- [TASK]: Each line below containing the word "video" needs to be shown.

- [MATERIAL SHOWN]:
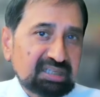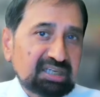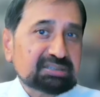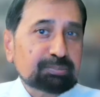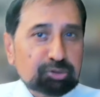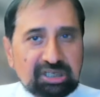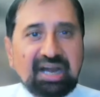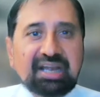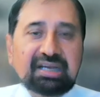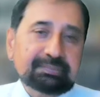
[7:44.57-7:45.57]
is much
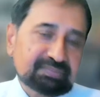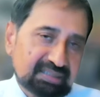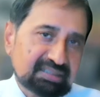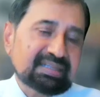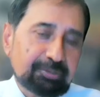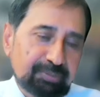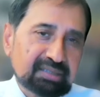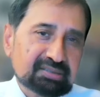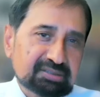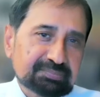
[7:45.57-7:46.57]
higher than the net
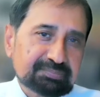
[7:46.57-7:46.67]
rent.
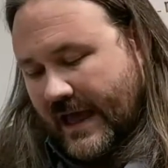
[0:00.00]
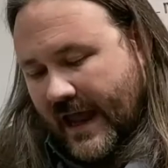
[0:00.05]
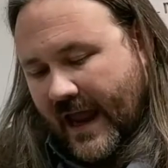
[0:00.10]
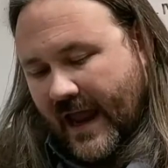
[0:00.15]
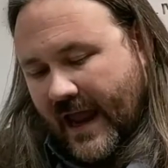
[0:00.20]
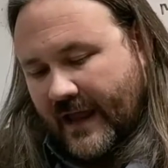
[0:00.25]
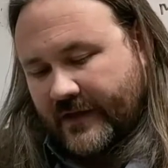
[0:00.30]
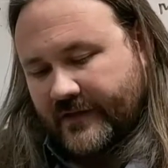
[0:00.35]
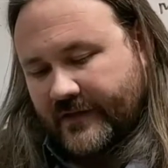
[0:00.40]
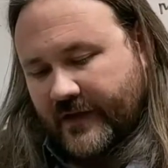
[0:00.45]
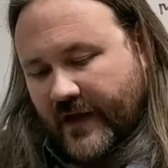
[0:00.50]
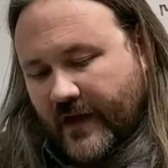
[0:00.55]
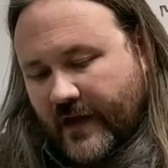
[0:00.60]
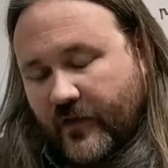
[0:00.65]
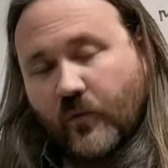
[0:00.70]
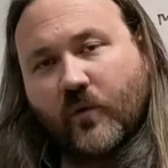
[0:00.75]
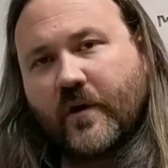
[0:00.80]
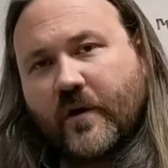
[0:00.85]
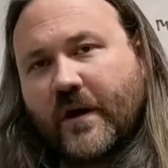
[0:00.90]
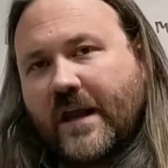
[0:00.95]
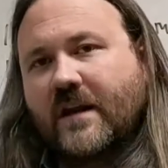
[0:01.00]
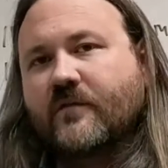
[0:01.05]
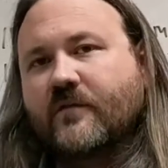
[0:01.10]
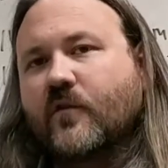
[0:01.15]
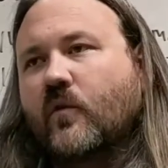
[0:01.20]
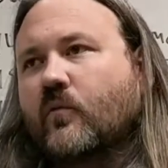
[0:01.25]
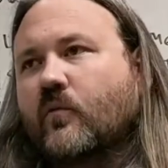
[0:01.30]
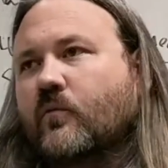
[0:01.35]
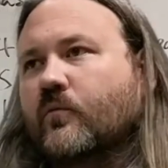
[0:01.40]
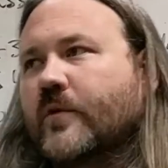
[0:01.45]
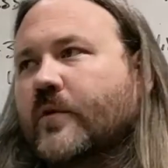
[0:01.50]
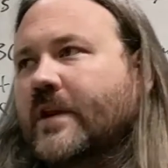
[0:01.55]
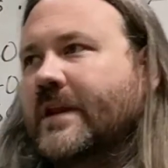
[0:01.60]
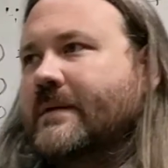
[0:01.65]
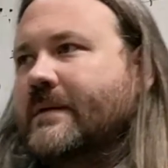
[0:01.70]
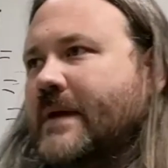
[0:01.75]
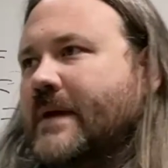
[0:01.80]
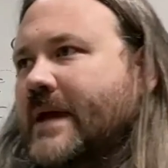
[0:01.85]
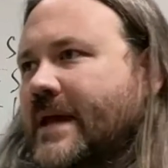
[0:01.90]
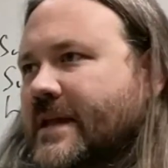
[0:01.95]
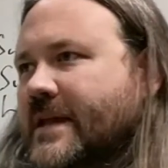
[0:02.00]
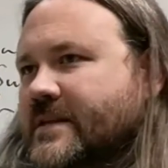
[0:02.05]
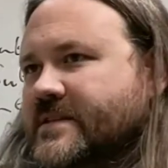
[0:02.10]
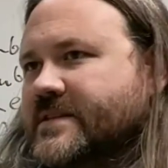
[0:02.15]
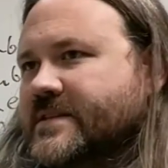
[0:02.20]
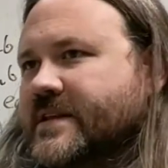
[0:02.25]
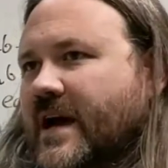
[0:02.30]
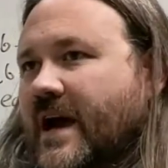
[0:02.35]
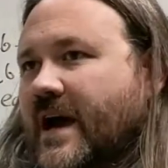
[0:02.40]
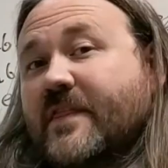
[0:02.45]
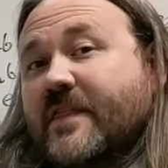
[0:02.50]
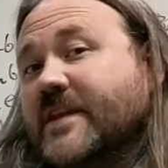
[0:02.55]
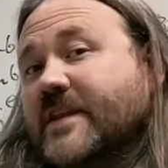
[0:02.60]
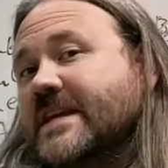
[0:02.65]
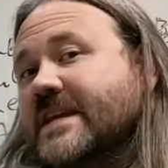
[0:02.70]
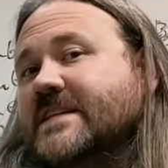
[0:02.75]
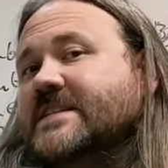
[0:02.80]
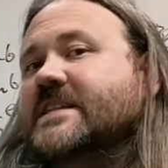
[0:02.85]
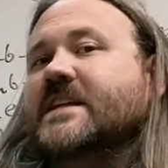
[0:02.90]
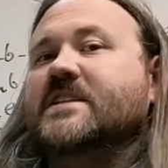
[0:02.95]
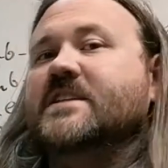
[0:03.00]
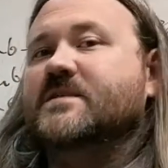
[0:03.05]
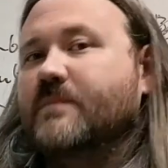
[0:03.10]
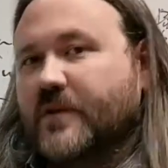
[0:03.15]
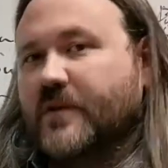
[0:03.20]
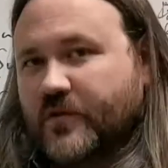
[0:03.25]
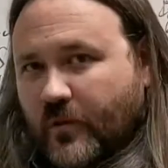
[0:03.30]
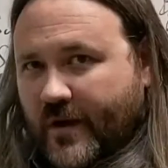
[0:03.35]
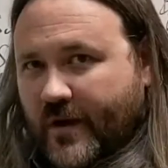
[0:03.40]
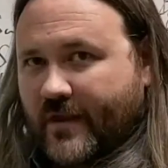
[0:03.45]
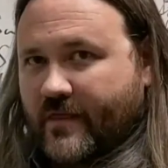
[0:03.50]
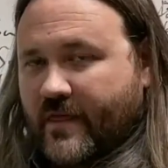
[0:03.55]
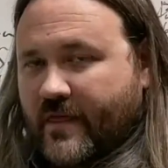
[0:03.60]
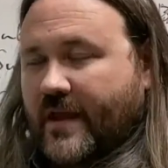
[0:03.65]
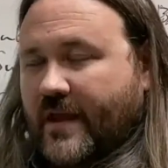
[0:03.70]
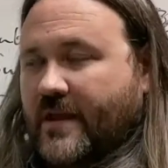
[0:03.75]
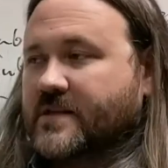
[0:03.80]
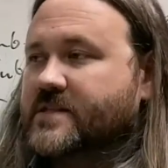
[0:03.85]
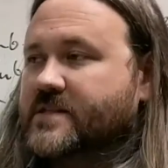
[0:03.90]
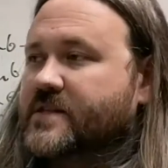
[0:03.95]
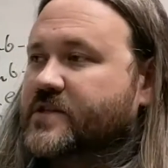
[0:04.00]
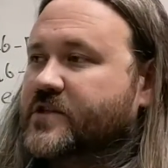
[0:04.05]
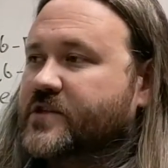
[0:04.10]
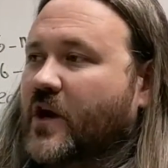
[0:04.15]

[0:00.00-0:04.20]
And uh, the word interval really means uh, the distance between things.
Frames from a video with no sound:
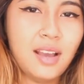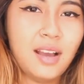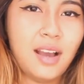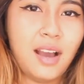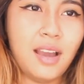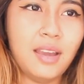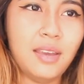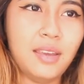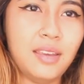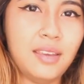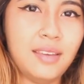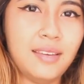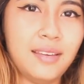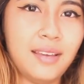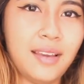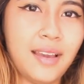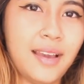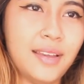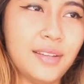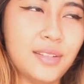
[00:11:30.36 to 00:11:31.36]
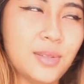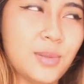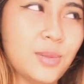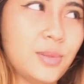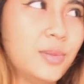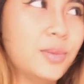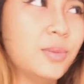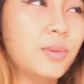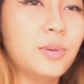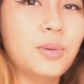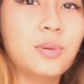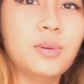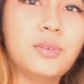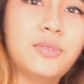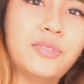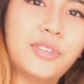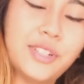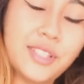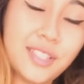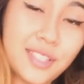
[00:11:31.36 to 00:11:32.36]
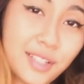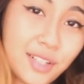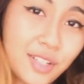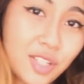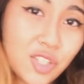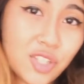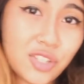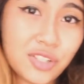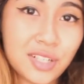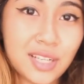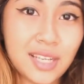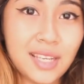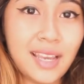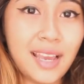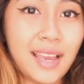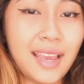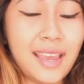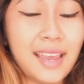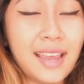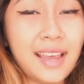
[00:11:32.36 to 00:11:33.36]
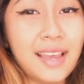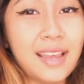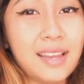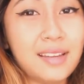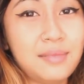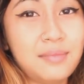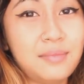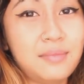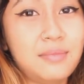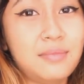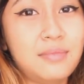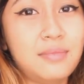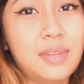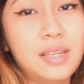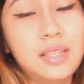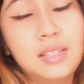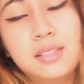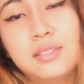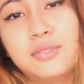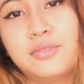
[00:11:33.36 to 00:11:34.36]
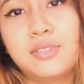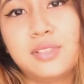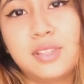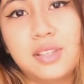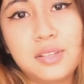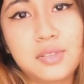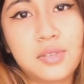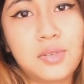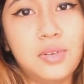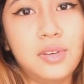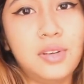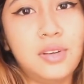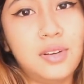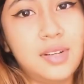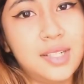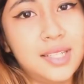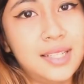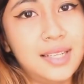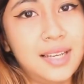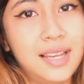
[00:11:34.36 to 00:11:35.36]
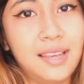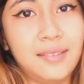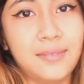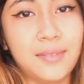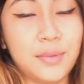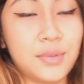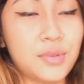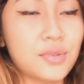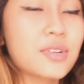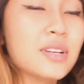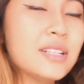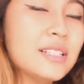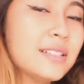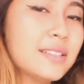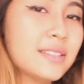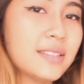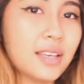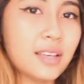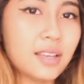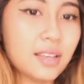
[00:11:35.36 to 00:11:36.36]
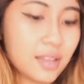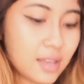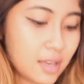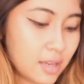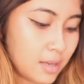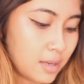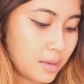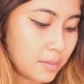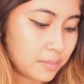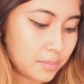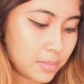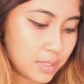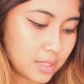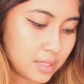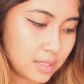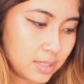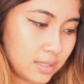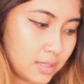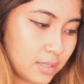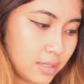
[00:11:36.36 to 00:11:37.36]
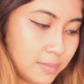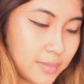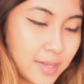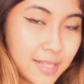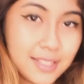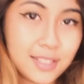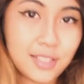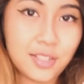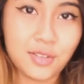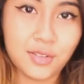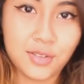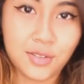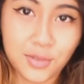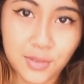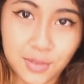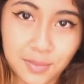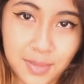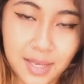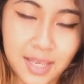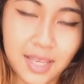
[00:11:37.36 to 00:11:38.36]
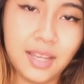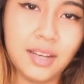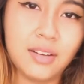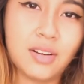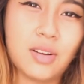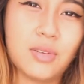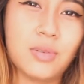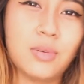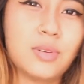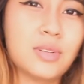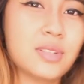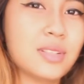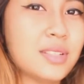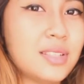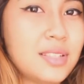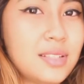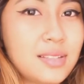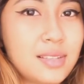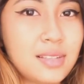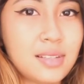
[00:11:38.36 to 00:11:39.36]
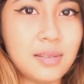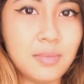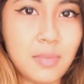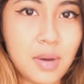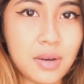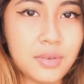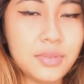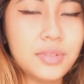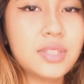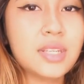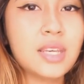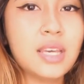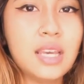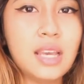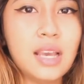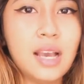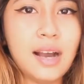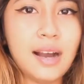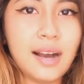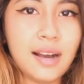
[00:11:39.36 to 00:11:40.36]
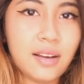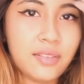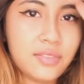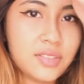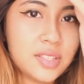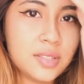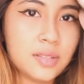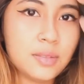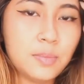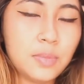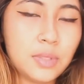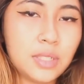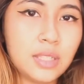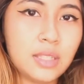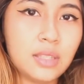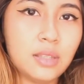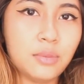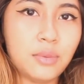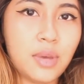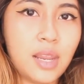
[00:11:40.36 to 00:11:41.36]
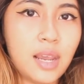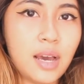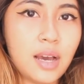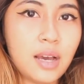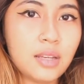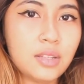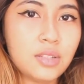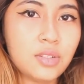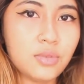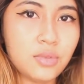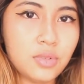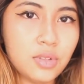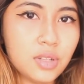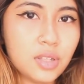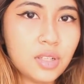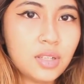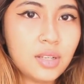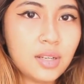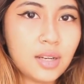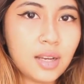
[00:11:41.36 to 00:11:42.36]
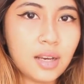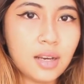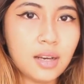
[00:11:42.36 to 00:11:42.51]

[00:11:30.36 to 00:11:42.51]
I had to go for surgery. I had many different things going on in life. I was really sick, but I managed to tone my hair out a decent amount after putting the Wella toner.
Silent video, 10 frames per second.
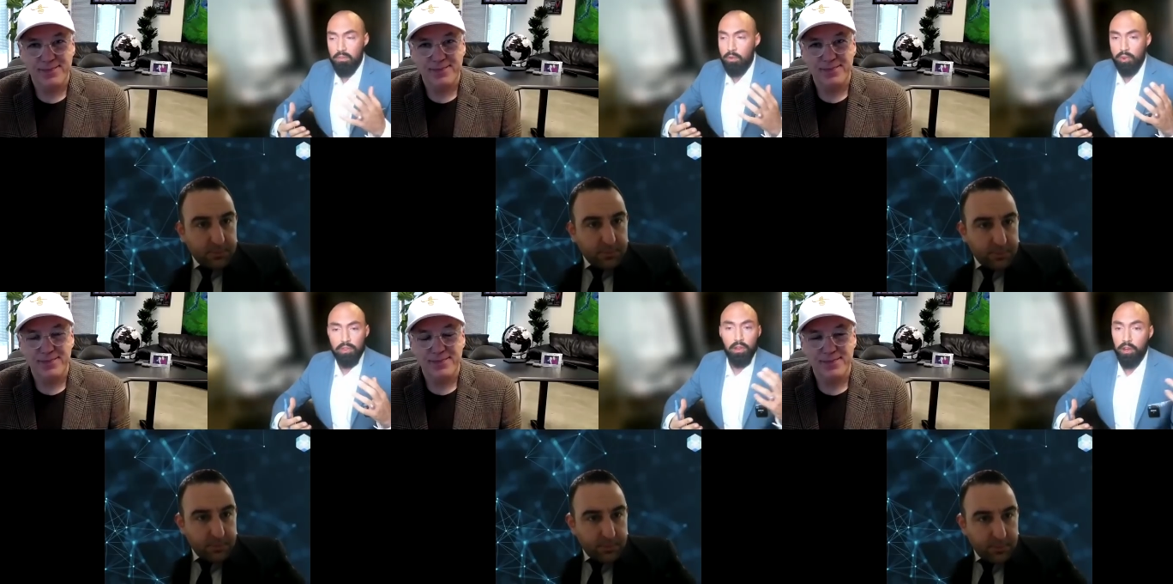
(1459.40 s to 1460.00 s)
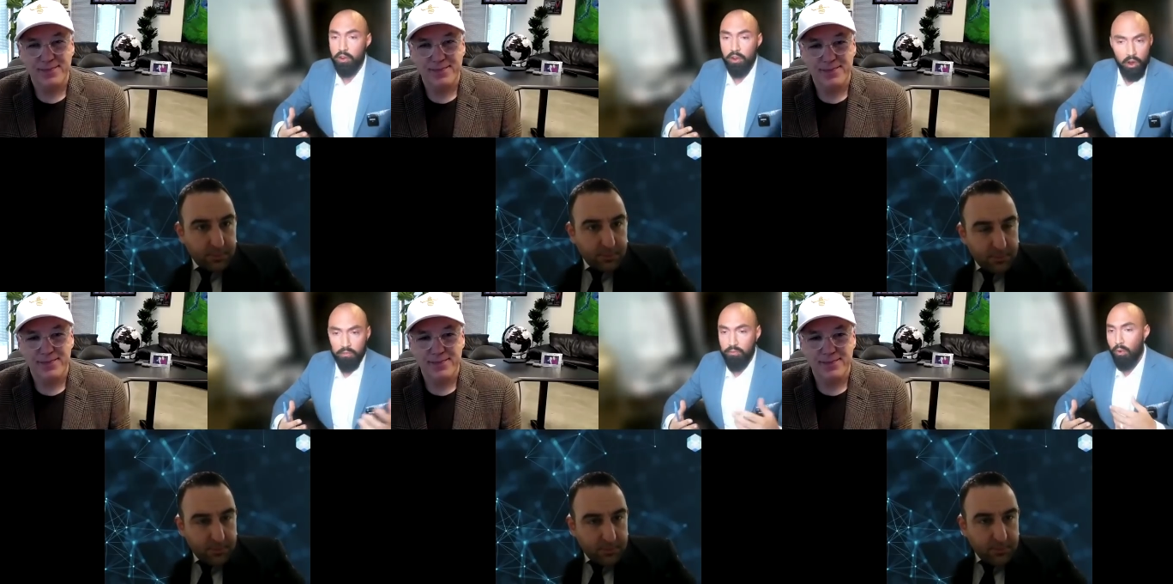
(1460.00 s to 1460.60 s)
Speaker 1: even with the London
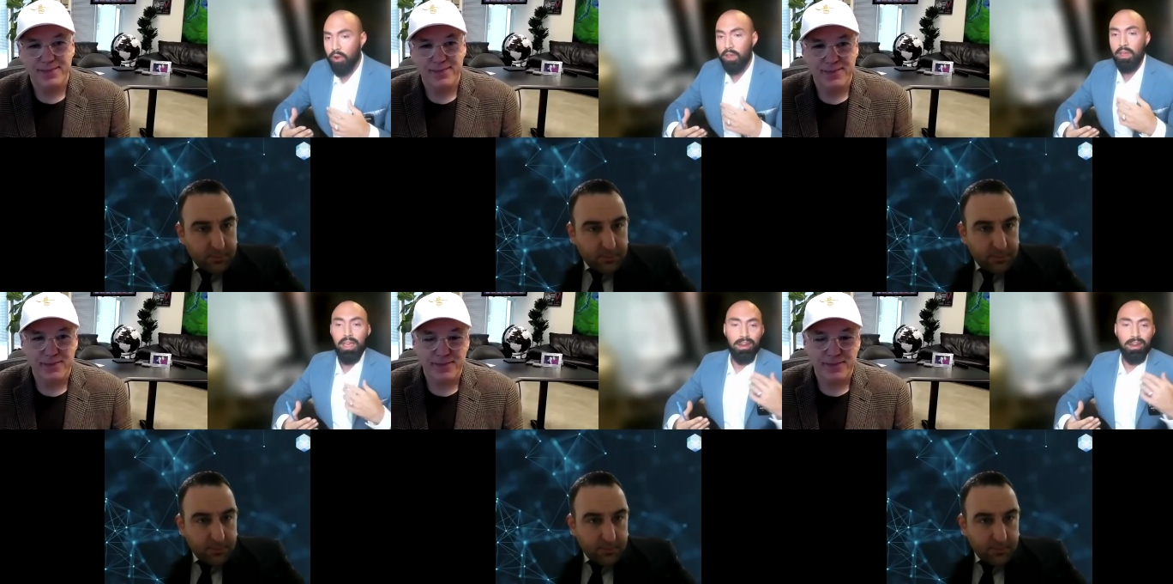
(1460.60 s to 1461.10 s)
hard fork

- [OUTPUT BELOW]:
Frames from a video with no sound:
Silent video, 10 frames per second.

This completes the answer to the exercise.